Requirement
Your job with the data below: print everything from the line that holds "(0.00 s to 0.90 s)" down to the line that holds "Verbatim transcript: Ce", ends included, exactly, and nothing else.
------ Extracted data ------
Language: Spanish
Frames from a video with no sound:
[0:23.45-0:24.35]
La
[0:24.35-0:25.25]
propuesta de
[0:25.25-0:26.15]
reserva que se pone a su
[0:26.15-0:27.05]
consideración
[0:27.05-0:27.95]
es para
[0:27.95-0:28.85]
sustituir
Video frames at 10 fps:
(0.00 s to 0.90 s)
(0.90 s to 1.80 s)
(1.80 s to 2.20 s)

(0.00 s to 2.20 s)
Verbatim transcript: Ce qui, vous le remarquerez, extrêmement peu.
------
------ Extracted data ------
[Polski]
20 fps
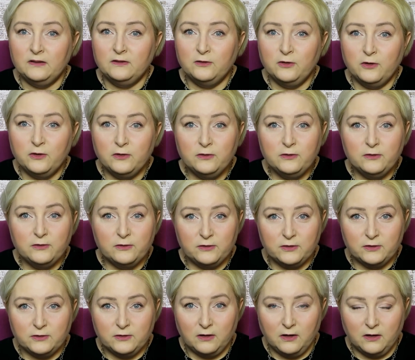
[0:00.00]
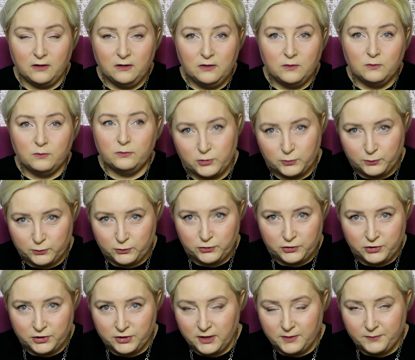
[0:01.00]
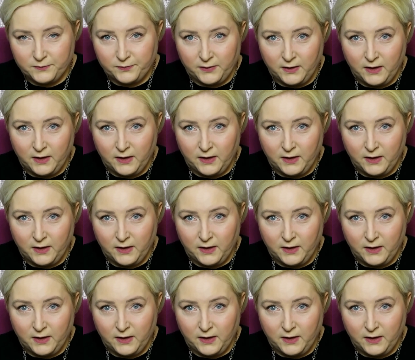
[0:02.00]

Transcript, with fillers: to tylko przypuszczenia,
------
Result of the task
(0.00 s to 0.90 s)
(0.90 s to 1.80 s)
(1.80 s to 2.20 s)

(0.00 s to 2.20 s)
Verbatim transcript: Ce qui, vous le remarquerez, extrêmement peu.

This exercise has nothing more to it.